Der NSU im Netz von Blood & Honour und Combat 18 – Teil 1

Via „NSU-Watch“:

Dieser Artikel wird aufgrund seines Umfanges in vier Teilen im jeweiligen Abstand von wenigen Tagen auf nsu-watch.info veröffentlicht. Er bietet mit Fokus auf das Unterstützungsnetzwerk des NSU einen umfassenden Überblick über die Erkenntnisse antifaschistischer Recherche zum neonazistischen Netzwerk Blood & Honour und seinen terroristischen Strukturen wie Combat 18.
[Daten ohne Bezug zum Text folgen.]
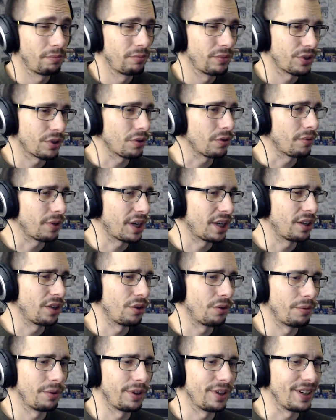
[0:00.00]
So again, you
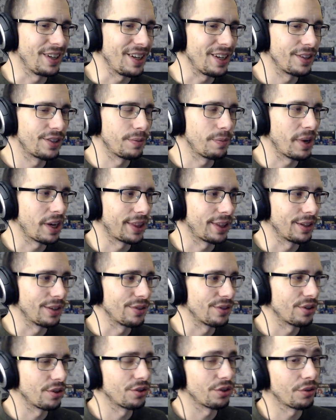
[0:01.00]
don't really need to make that
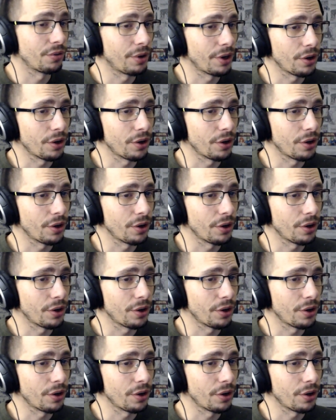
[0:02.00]
decision right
Teil 1: Die Unterstützung von Zschäpe, Mundlos und Böhnhardt durch Blood and Honour in der Anfangsphase

So sehr sich Sicherheitsbehörden und die Bundesanwaltschaft an die Legende klammern, der Nationalsozialistische Untergrund (NSU) sei ein auf sich alleine gestelltes „Trio“ gewesen – die Erkenntnisse der letzten Jahre zeichnen ein anderes Bild. Der NSU war Bestandteil eines weitverzweigten Netzes von AktivistInnen, die eines verband: Das Selbstbild der „politischen Soldaten“, die sich in der Pflicht sahen, den „nationalen Kampf“ bis zum Äußersten zu führen. Das Netzwerk Blood & Honour und das von ihm protegierte Konzept des „Leaderless Resistance“ spielte darin eine wesentliche Rolle. In Kreisen von Blood & Honour fanden Beate Zschäpe, Uwe Mundlos und Uwe Böhnhardt Bestätigung, Rückhalt und konkrete Unterstützung für ihr Leben im Untergrund. Ohne Blood & Honour hätte der NSU – zumindest in dieser Form – nicht entstehen und agieren können.